§ What you are asked to do: The answer is to be the lines below that lie between the line holding "(5.00 s to 5.25 s)" and the line holding "[1189.70-1190.70s]", inclusive, transcribed exactly and free of pictures.

(Stored items)
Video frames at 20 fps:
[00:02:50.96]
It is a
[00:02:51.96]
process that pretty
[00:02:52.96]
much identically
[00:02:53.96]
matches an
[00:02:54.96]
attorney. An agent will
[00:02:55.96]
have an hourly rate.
==
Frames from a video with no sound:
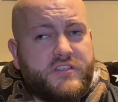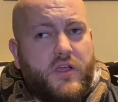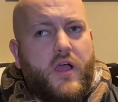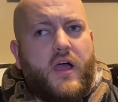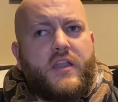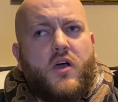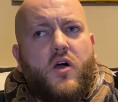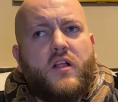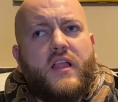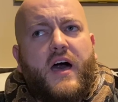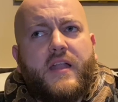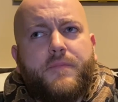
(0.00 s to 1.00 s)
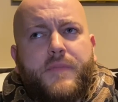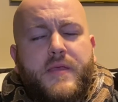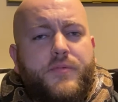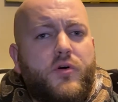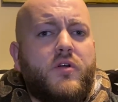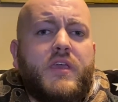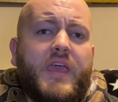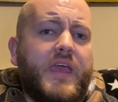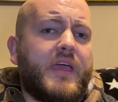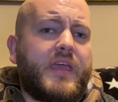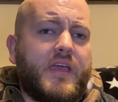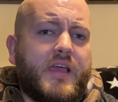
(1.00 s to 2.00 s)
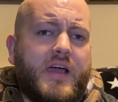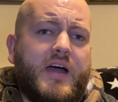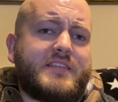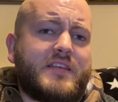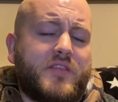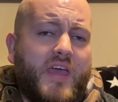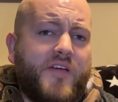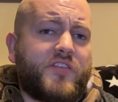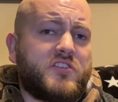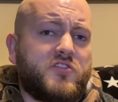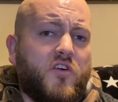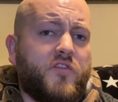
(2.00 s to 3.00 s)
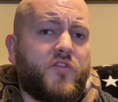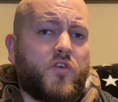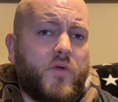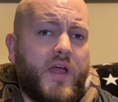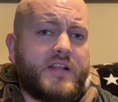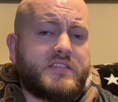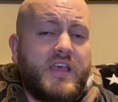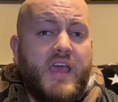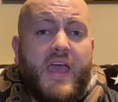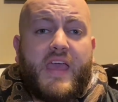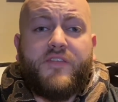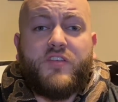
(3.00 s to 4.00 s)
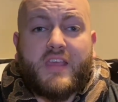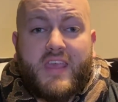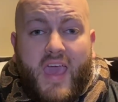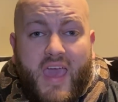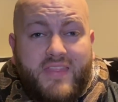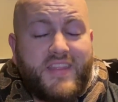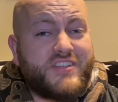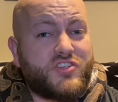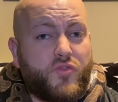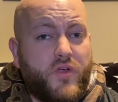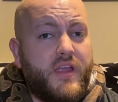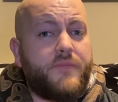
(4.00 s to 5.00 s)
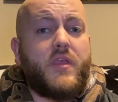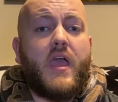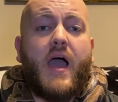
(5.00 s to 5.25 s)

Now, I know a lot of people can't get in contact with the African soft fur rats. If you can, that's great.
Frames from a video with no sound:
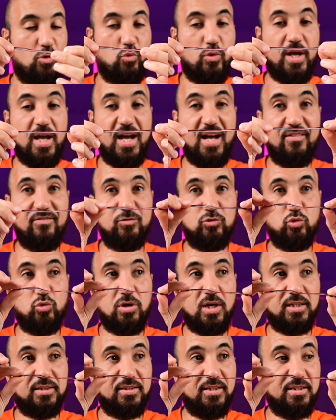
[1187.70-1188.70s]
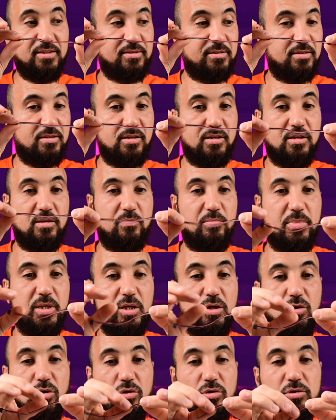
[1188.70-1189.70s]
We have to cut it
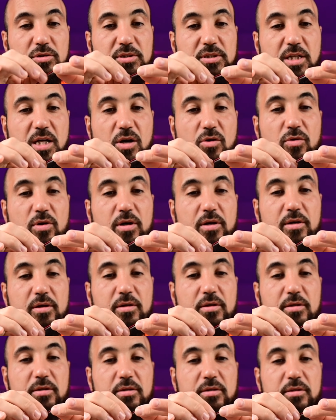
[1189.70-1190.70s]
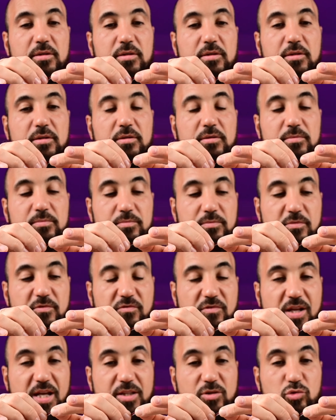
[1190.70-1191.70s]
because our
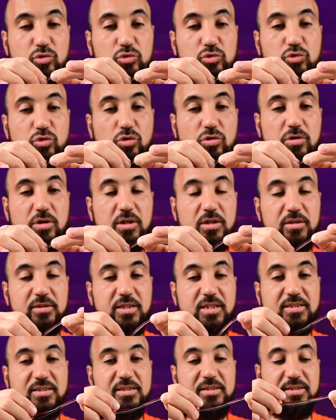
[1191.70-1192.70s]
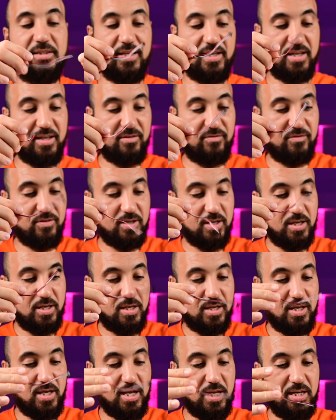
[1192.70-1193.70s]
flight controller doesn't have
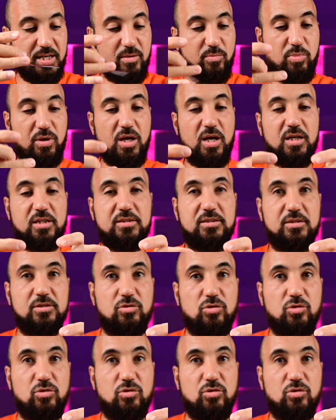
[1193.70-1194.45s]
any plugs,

§ Result of this task:
(5.00 s to 5.25 s)

Now, I know a lot of people can't get in contact with the African soft fur rats. If you can, that's great.
Frames from a video with no sound:
[1187.70-1188.70s]
[1188.70-1189.70s]
We have to cut it
[1189.70-1190.70s]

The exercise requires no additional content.